#### Aim of the exercise
Leave out every picture and set down, exactly, the lines below from the one holding "[0.65-1.29s]" up to and including the one holding "Lip reading: Not".

** Opening Supplied entries block **

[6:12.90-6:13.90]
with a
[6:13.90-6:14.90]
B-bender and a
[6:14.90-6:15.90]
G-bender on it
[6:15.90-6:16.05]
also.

** Closing Supplied entries block **
** Opening Supplied entries block **

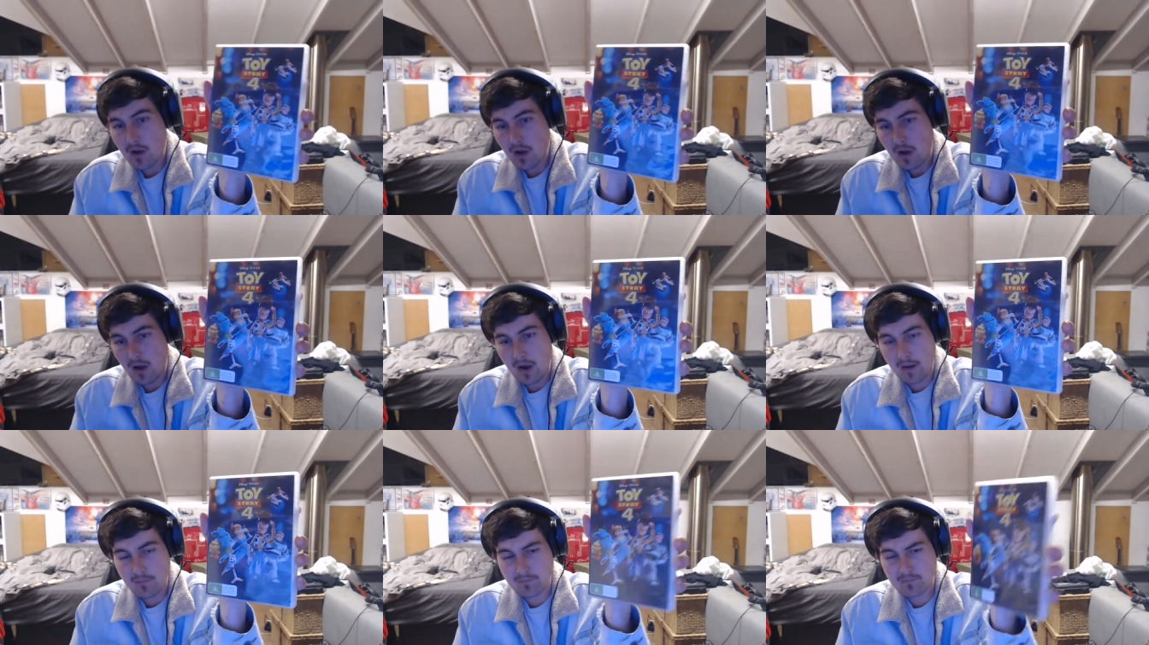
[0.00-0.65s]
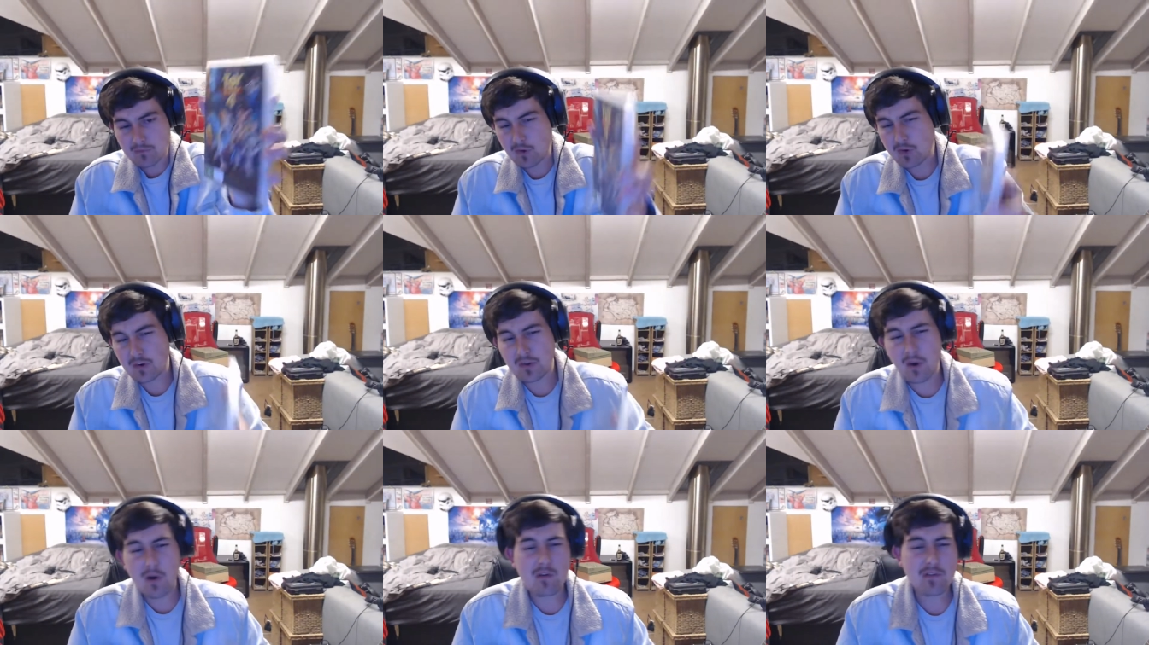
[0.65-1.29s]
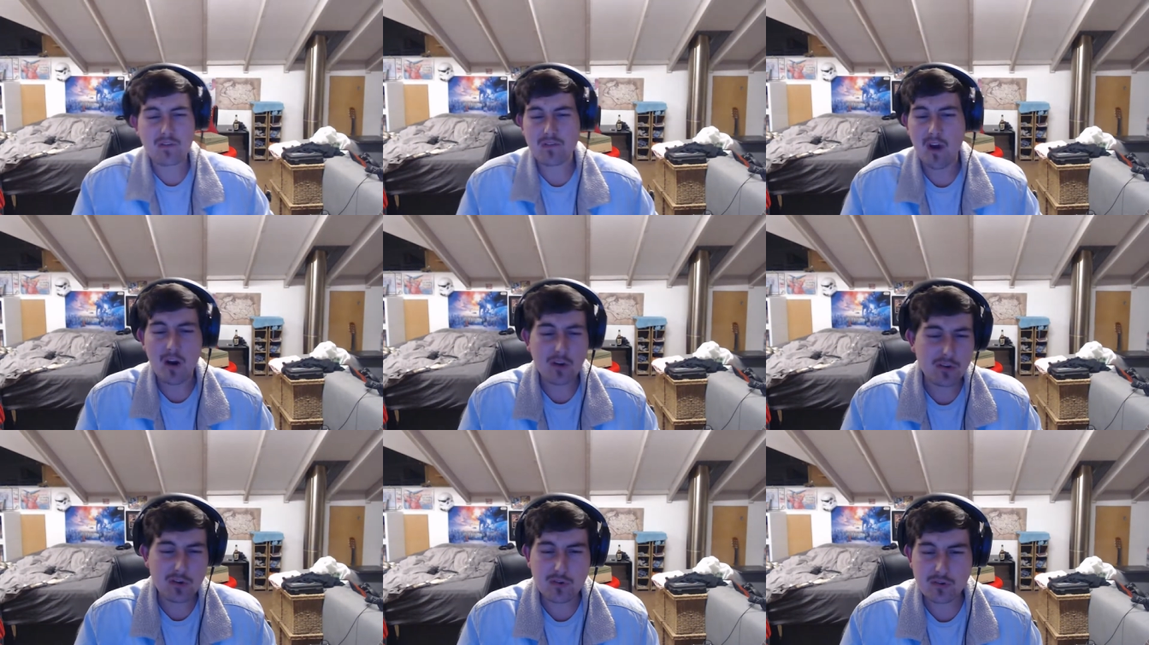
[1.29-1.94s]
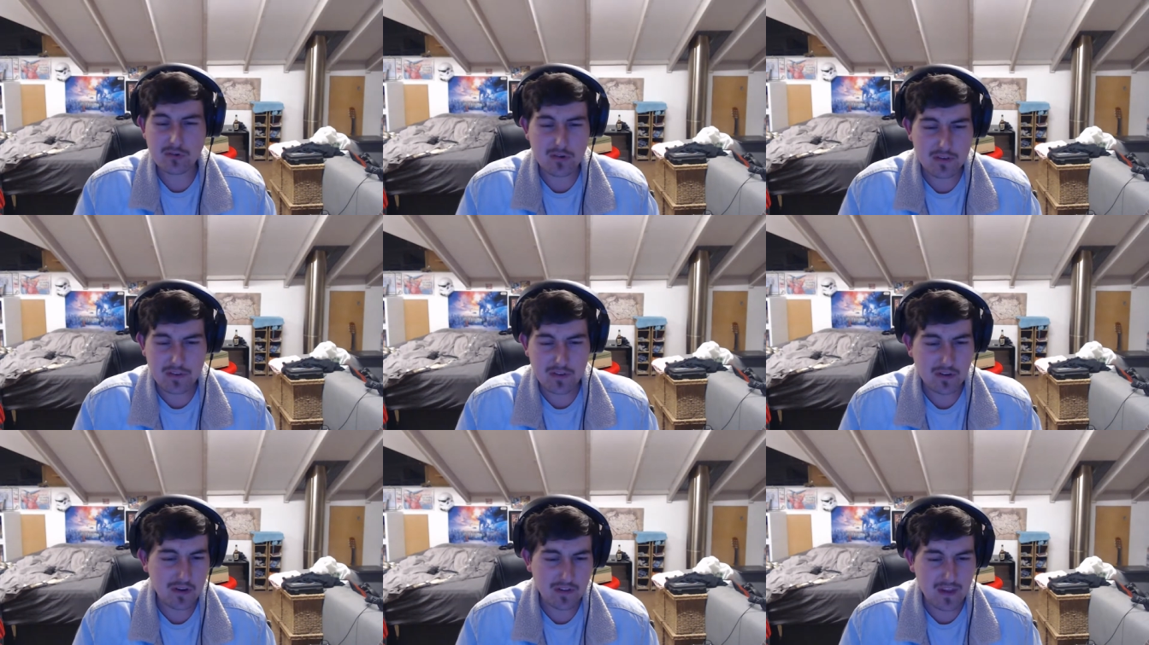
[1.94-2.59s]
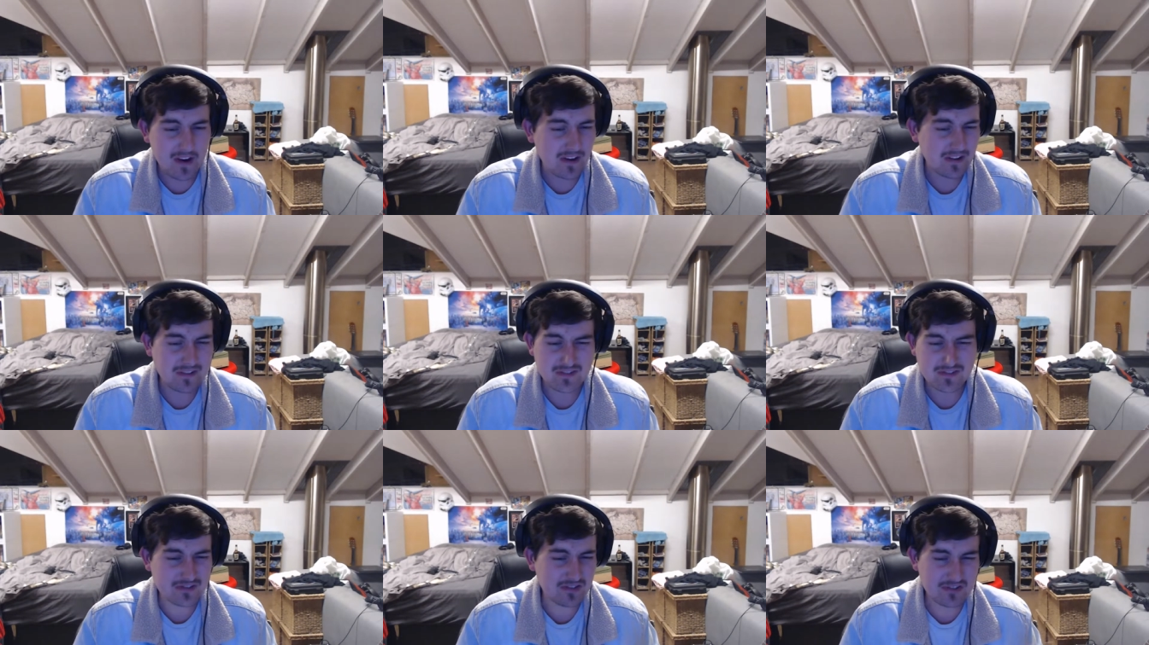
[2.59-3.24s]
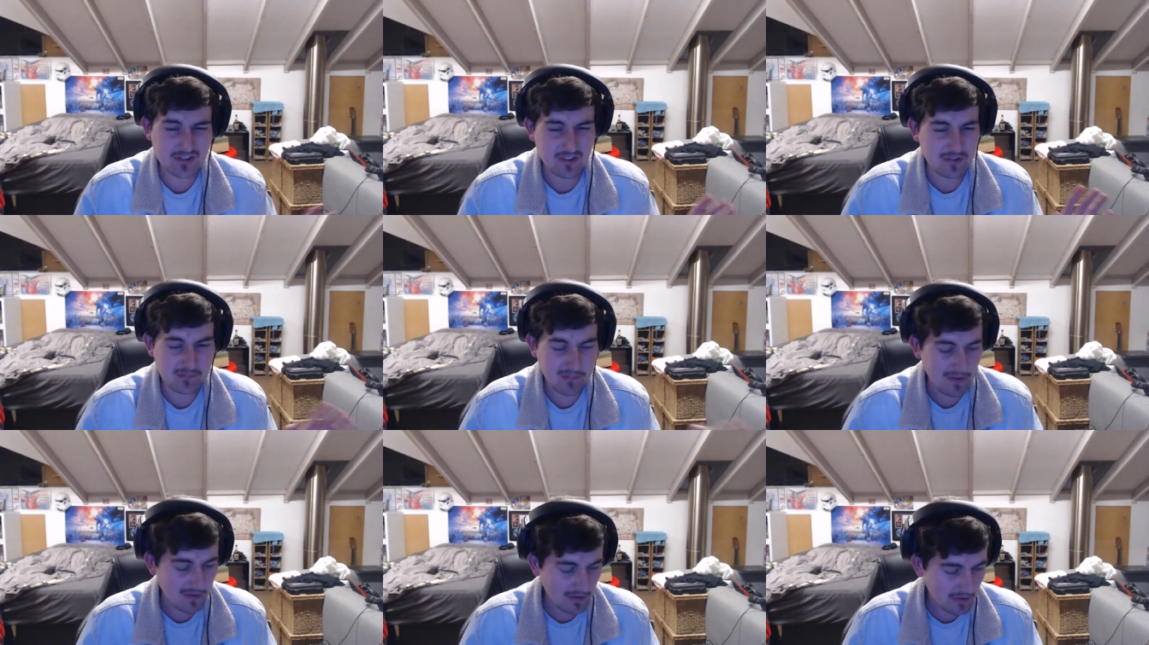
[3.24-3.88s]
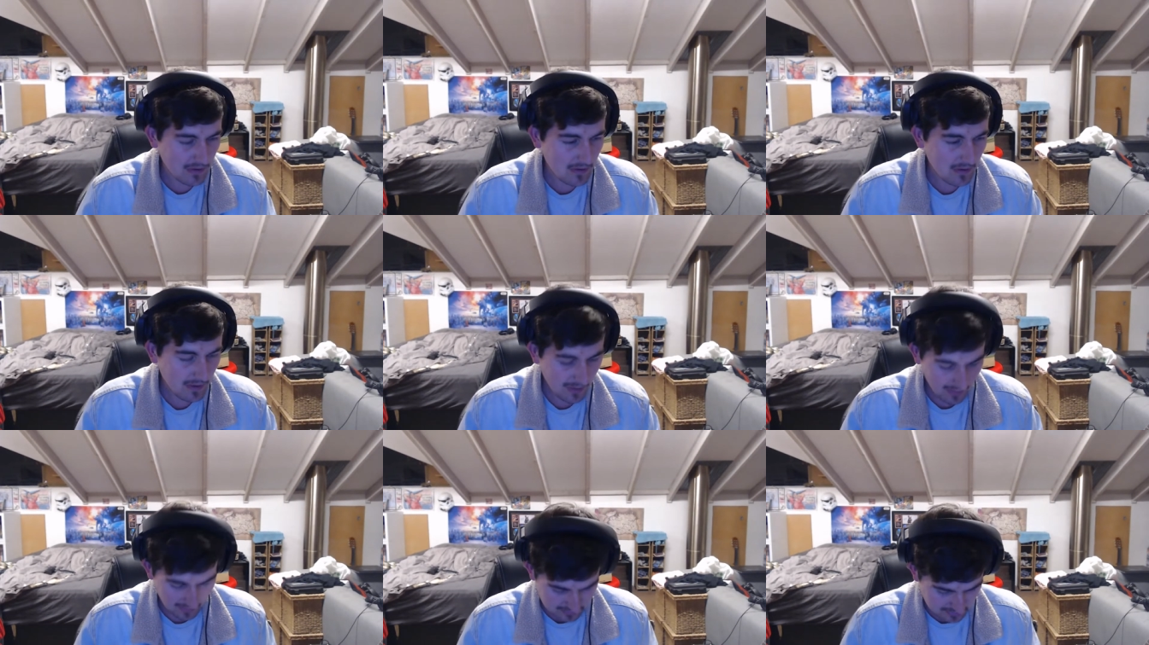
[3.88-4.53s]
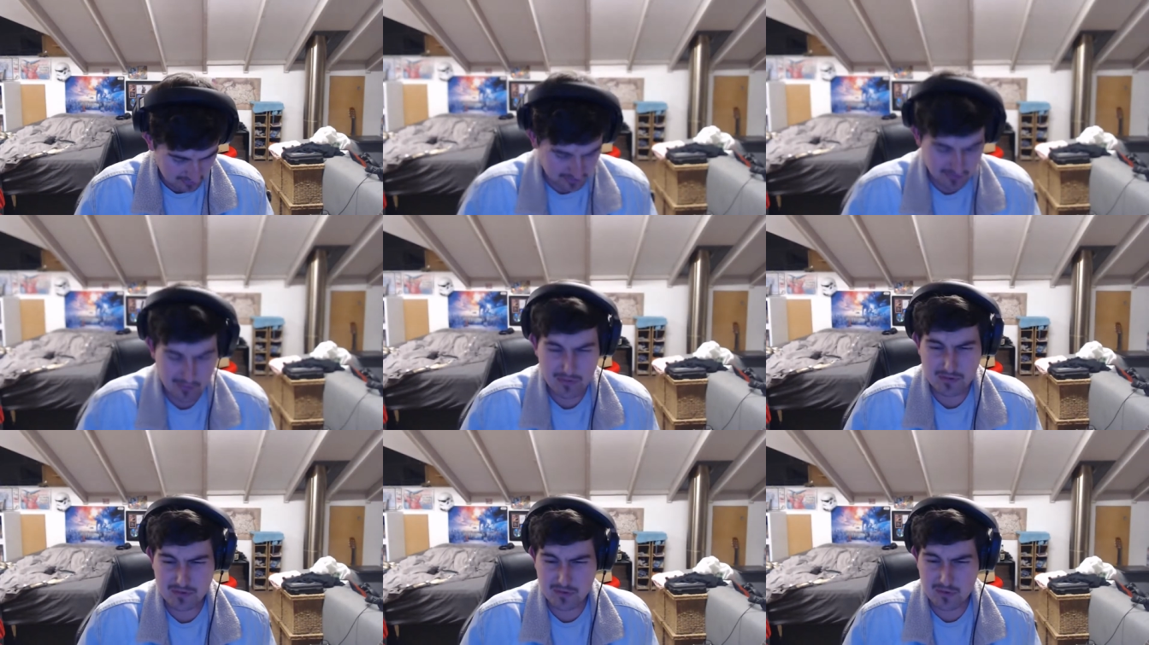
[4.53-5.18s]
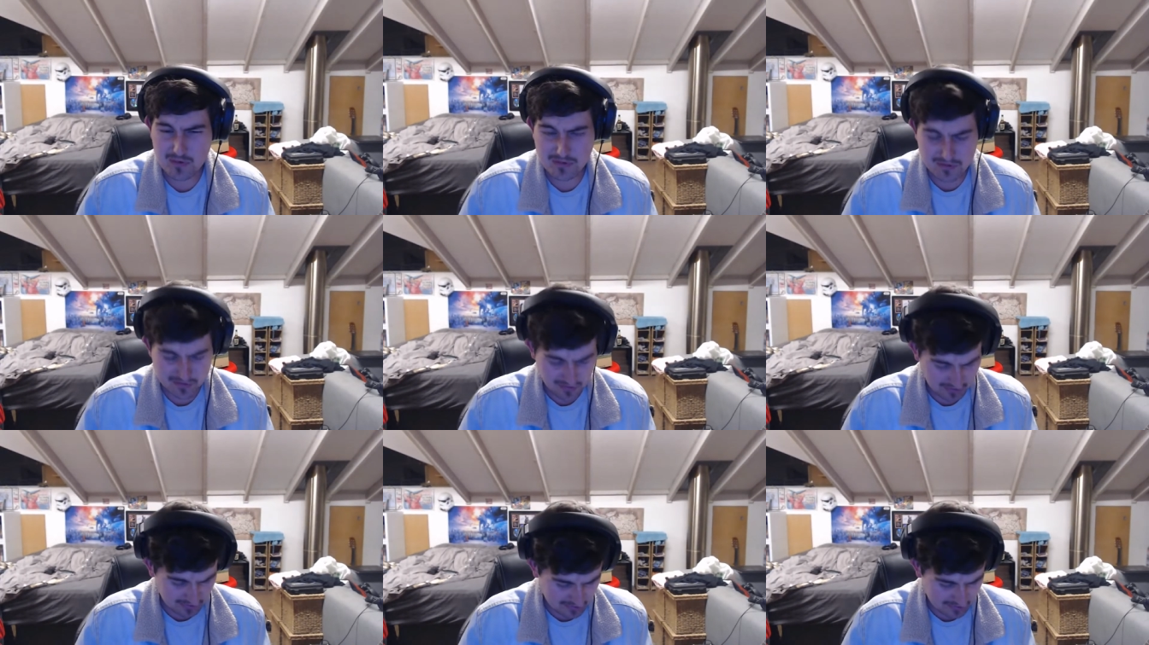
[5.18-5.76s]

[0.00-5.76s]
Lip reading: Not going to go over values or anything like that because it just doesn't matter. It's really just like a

** Closing Supplied entries block **

#### Reply
[0.65-1.29s]
[1.29-1.94s]
[1.94-2.59s]
[2.59-3.24s]
[3.24-3.88s]
[3.88-4.53s]
[4.53-5.18s]
[5.18-5.76s]

[0.00-5.76s]
Lip reading: Not going to go over values or anything like that because it just doesn't matter. It's really just like a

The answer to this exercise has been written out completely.